1
votes

am trying to create Dataproc cluster with a service account via cloud sdk. It's throwing an error that compute.projects.get is denied. The service account has compute viewer access, compute instance admin, dataproc editor access. Unable to understand why this error. In the IAM policy troubleshooter, I checked dataproc.cluster.create is assigned to the service account

The command is:

gcloud dataproc clusters create cluster-dqm01 \
  --region europe-west-2 \
  --zone europe-west2-b \
  --subnet dataproc-standalone-paasonly-europe-west2 \
  --master-machine-typne n1-standard-4 \
  --master-boot-disk-size 500 \
  --num-workers 2 \
  --worker-machine-type n1-standard-4 \
  --worker-boot-disk-size 500 \
  --image-version 1.3-deb9 \
  --project xxxxxx \
  --service-account xxxx.iam.gserviceaccount.com

ERROR: (gcloud.dataproc.clusters.create) PERMISSION_DENIED: Required 'compute.projects.get' permission for 'projects/xxxxxx'

The project is correct as I have tried to create from the console getting the same error, generated the gcloud command from the console to run with a service account. This is the first time dataproc cluster is being created for the project

1
Are you running the gcloud command from inside a VM or from your own machine? If you type "gcloud auth list" does it show thta you're acting as yourself or acting as a service account? Keep in mind that --service-account in the gcloud dataproc clusters create refers to the service account that the Dataproc cluster itself will behave as when processing data. That's not the same service account that is used to create the VMs in the first place. - Dennis Huo

1 Answers

1
votes

If you had assigned the various permissions to the same service account you're specifying with --service-account, the issue is that you probably meant to specify --impersonate-service-account instead.
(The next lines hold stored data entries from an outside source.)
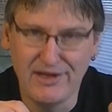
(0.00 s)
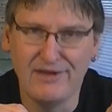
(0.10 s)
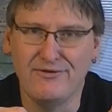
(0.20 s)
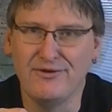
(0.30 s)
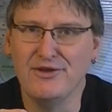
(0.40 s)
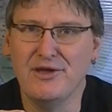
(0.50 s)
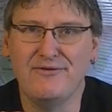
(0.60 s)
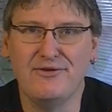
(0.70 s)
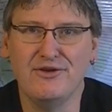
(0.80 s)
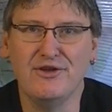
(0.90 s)
and if you're
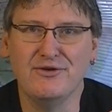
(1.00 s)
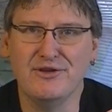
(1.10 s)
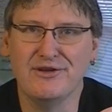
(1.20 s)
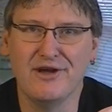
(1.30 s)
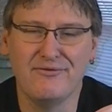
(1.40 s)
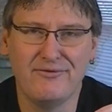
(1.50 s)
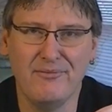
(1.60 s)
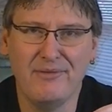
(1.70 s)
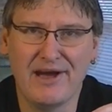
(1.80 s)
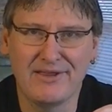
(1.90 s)
new and you're not
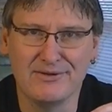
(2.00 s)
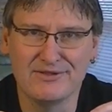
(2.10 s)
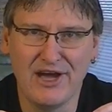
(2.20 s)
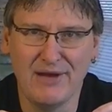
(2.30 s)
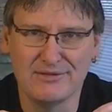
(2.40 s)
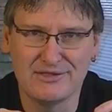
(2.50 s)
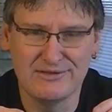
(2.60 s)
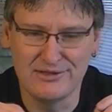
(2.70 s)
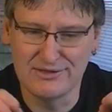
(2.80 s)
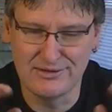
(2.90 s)
from back those
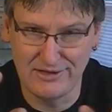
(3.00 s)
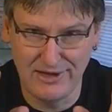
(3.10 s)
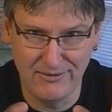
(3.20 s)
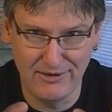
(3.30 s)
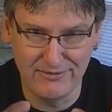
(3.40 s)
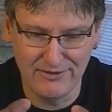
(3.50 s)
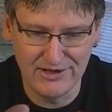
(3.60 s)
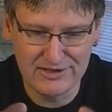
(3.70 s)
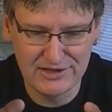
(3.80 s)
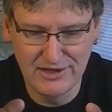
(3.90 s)
times, just get ready for
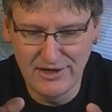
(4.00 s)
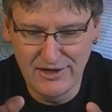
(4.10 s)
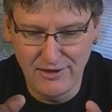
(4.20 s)
this.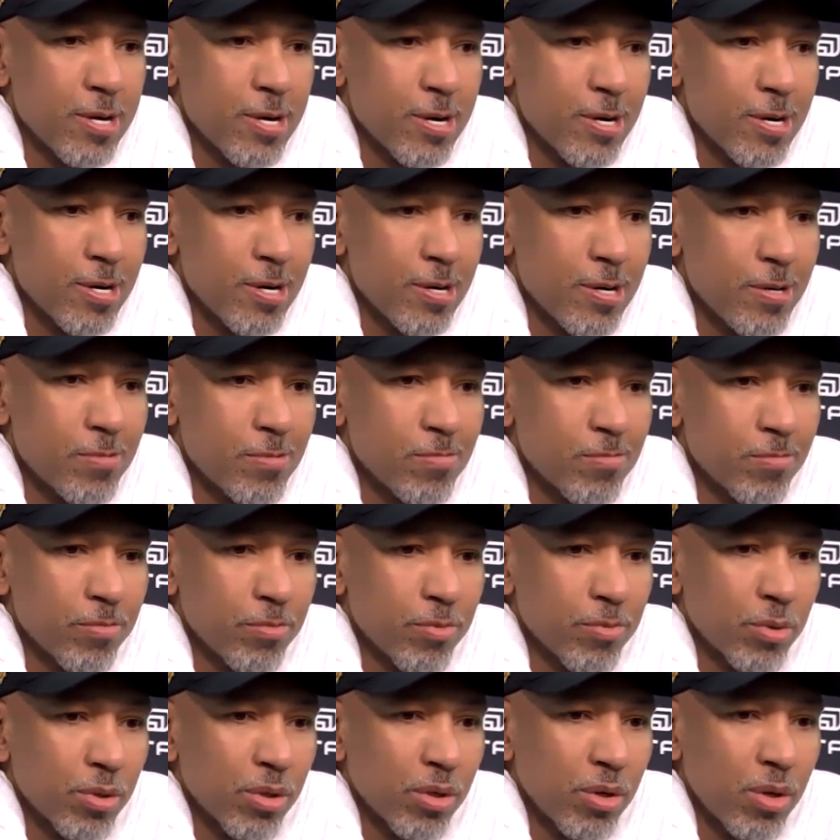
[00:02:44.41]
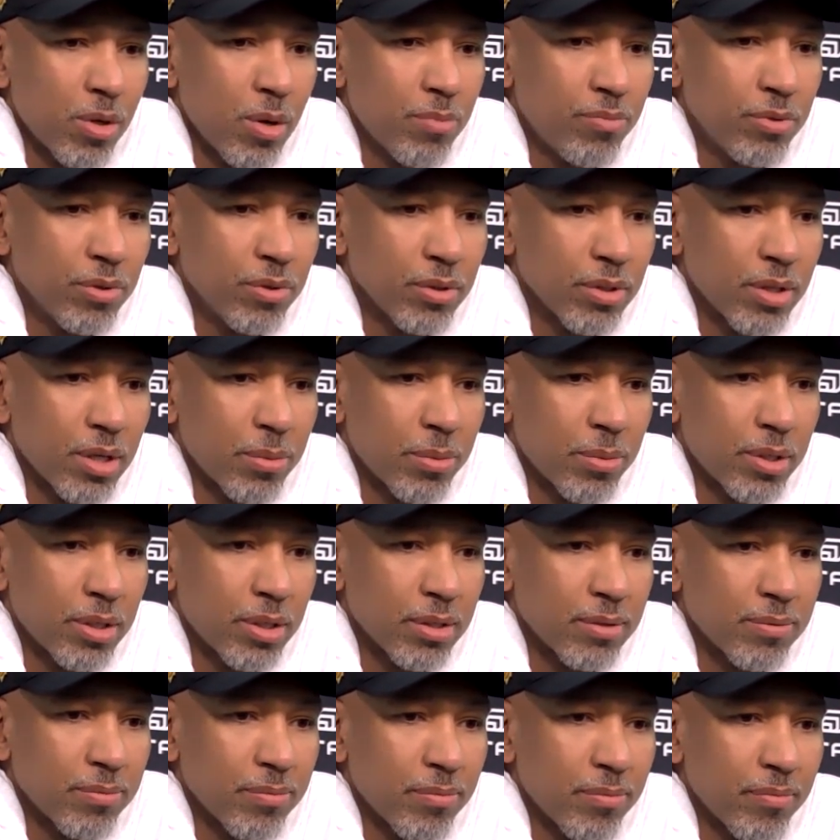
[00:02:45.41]
We're hopeful that we
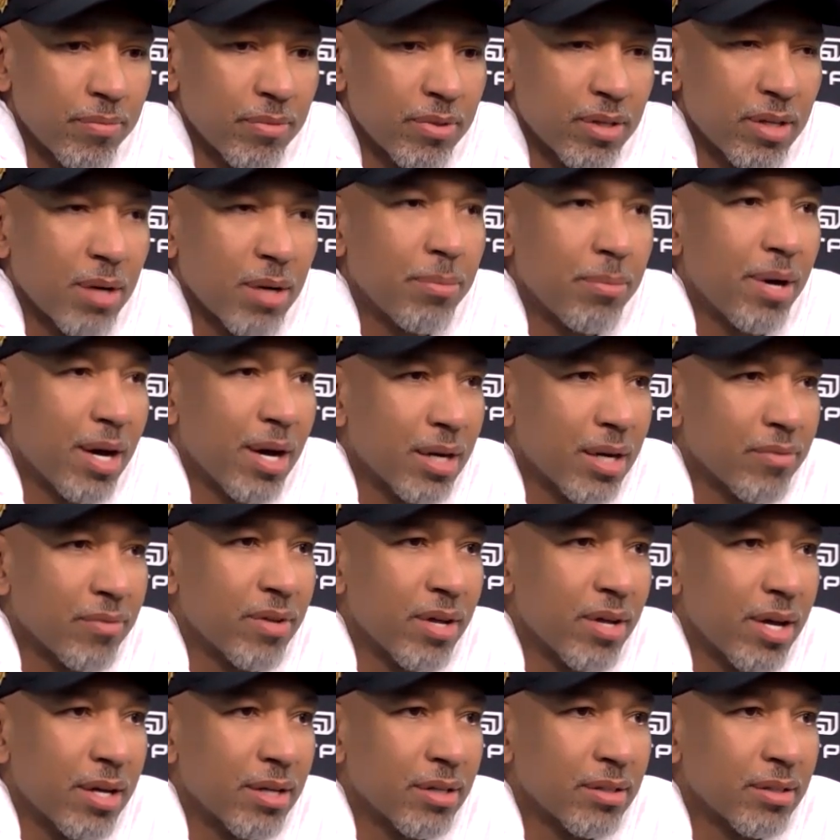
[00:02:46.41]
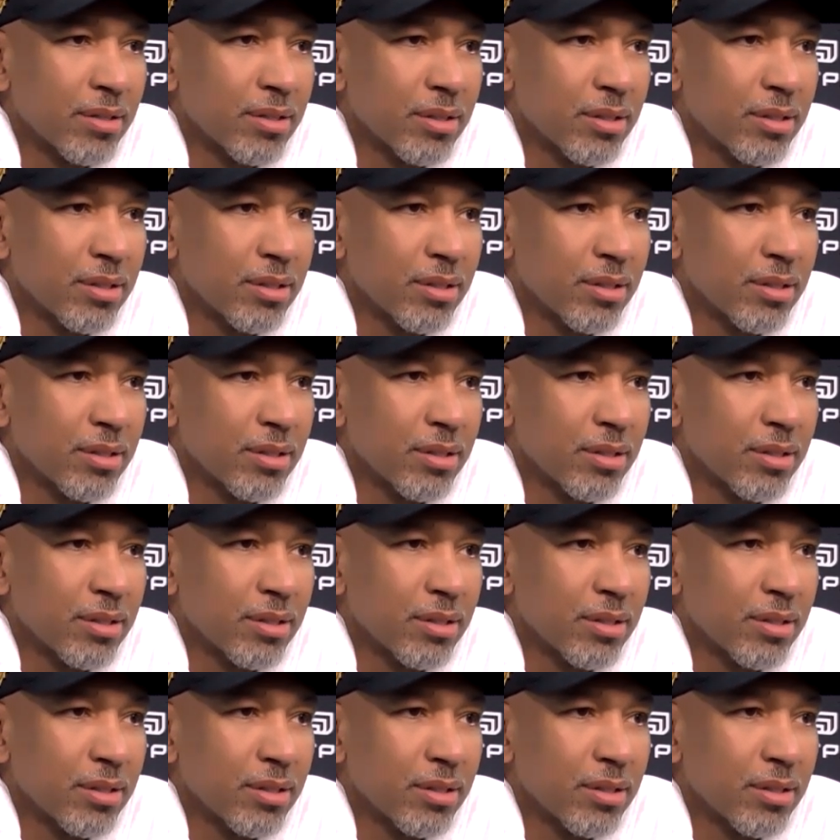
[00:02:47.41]
can come out of that.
There are three identities that are relevant here:

  1. The identity issuing the CreateCluster command - this is often a human identity, but if you're automating things, using --impersonate-service-account, or running the command from inside another GCE VM, it may be a service account itself.
  2. The "Control plane" identity - this is what the Dataproc backend service uses to actually create VMs
  3. The "Data plane" identity - this is what the Dataproc workers behave as when processing data.
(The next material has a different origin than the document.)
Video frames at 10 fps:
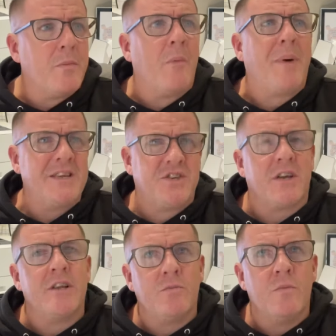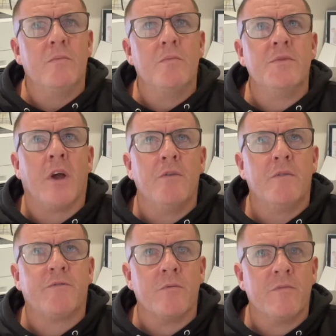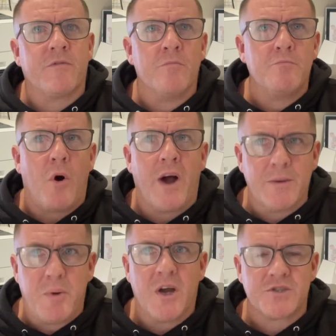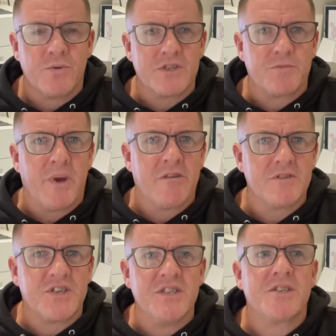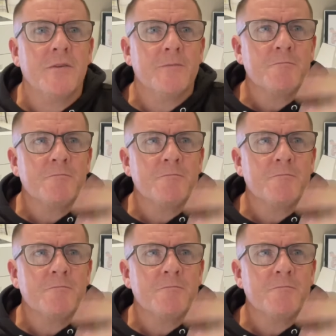basically, from my personal experiences,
Typically, #1 and #2 need the various "compute" permissions and some minimal GCS permissions. #3 typically just needs GCS and optionally BigQuery, CloudSQL, Bigtable, etc. permissions depending on what you're actually processing.

See https://cloud.google.com/dataproc/docs/concepts/iam/dataproc-principals for more in-depth explanation of these identities.

It also lists the pre-existing curated roles to make this all easy (and typically, "default" project settings will automatically have the correct roles already so that you don't have to worry about it). Basically, the "human identity" or the service account you use with --impersonate-service-account needs Dataproc Editor or Project Editor roles, the "control plane identity" needs Dataproc Service Agent, and the "data plane identity" needs Dataproc Worker.